Pernyataan Elon itu sempat menaikkan harga saham Tesla di Bursa New York bulan lalu hingga 11 persen namun setelah pengumuman Departemen Kehakiman itu harga saham turun 4 persen. Kenaikan harga saham Tesla karena dibarengi kabar akan masuk investor dari Arab Saudi yang membawa investasi dalam jumlah besar.

Kasus Elon ini menjadi pembahasan mengenai CEO dan penggunaan media sosial. Hingga sekarang masih terjadi perdebatan perlukah CEO ikut berselancar media sosial?

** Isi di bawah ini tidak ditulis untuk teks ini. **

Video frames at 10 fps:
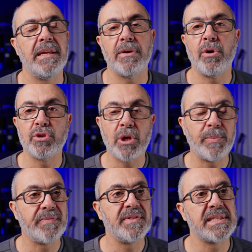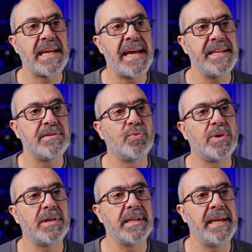on top of the size
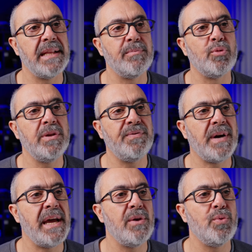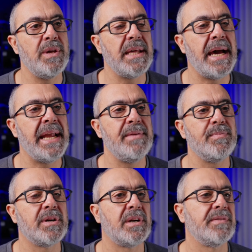word and modify with anim
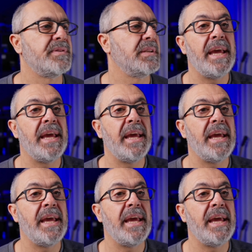curves.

Di Indonesia ada seorang CEO yang pernah bercerita, ia sangat gelisah ketika perusahaannya dirundung di media sosial. Bawahannya yang menangani masalah itu juga tidak berkutik alias milih berdiam diri. Ia tak tahan hingga ia menjelaskan masalah yang menimpa perusahaannya dan menjelaskan satu persatu pernyataan warganet. Cara yang dipilih itu akhirnya bisa mendinginkan suasana dan media sosial kembali tenang.

Hingga sekarang memang tidak ada saran yang manjur bagi seorang pemimpin puncak di perusahaan terkaita dengan penggunaan media sosial. Untuk memasuki media sosial, CEO dan perusahaannya perlu membahas secara internal kebutuhan di media sosial itu. Salah satu yang perlu diperhatikan adalah misi CEO itu sendiri ketika memasuki media sosial.

Banyak CEO memilih tidak memasuki media sosial. Beberapa CEO masuk ke media sosial namun kadang bingung dalam memutuskan status akun media sosial, sehingga ada yang campur aduk antara urusan pribadi dan urusan bisnis meski beberapa lainnya dengan tegas memutuskan akun itu adalah akun yang sifatnya pribadi alias tidak terkait dengan bisnis.

Secara umum, kehadiran CEO di media sosial pasti dipersepsikan menjadi sosok yang terkait dengan entitas perusahaannya. Publik tidak bisa memisahkan sosok itu sebagai pribadi dan sebagai pimpinan puncak perusahaan.

Dalam perhitungan berdasar CEO yang masuk ke dalam daftar Fortune 500 diketahui sebanyak 60 persen CEO tidak aktif di media sosial. Sebanyak  13 persen aktif dan bahkan memiliki beberapa kanal media sosial.

Meski demikian, di beberapa negara tekanan agar bisnis makin transparan mendorong CEO mengarungi media sosial. Tidak hanya sekedar urusan menanggapi keluhan konsumen namun CEO juga diharapkan bisa berbagai pemikirannya dan juga tren di industri yang dipimpin sehingga memberi pencerahan pada publik.

REUTERS/LUCY NICHOLSON

Elon Musk

Oleh karena itu tekanan terhadap seorang CEO agar ikut berselancar di media sosial makin kuat. Beberapa konsultan mengatakan, CEO harus memahami bahwa kehadiran mereka di media sosial bisa mendukung tujuan bisnis mereka. Mereka bisa secara efektif menggunakan media sosial sehingga tujuan bisnisnya bisa tercapai.

Banyak CEO yang melihat tidak ada manfaatnya berada di media sosial bahkan mereka berargumen pengukuran manfaat CEO berada di media sosial merupakan pengukuran palsu. Ada pula yang mengatakan, berada di media sosial hanya membuang waktu dan sumber daya.

Pandangan itu bisa dimaklumi karena CEO di perusahaan mapan telah berkarir ketika media sosial belum muncul sehingga muncul pandangan, saya bisa sukses tanpa media sosial. Orang di sekitarnya perlu meyakinkan CEO untuk memasuki media sosial. Beberapa manfaat seperti perusahaan yang menggunakan Twitter telah berhasil lebih berhasil memimpin di pasar dibanding yang tidak menggunakannya, sebanyak 65 persen kerjasama bisnis berasal dari LinkedIn, dan lain-lain.

Tentu masih banyak manfaat lainnya yang tak bisa dihitung dengan angka seperti relasi yang makin baik, pengaruh perusahaan makin melebar, dan yang penting perusahaan anda menjadi sosok yang hidup  karena berinteraksi dengan konsumen bukan sekadar merek yang terpampang di berbagai iklan. Kadang mereka juga mendapat informasi pasar dari media sosial. CEO yang tidak masuk ke media sosial perlu menimbang ulang pilihannya.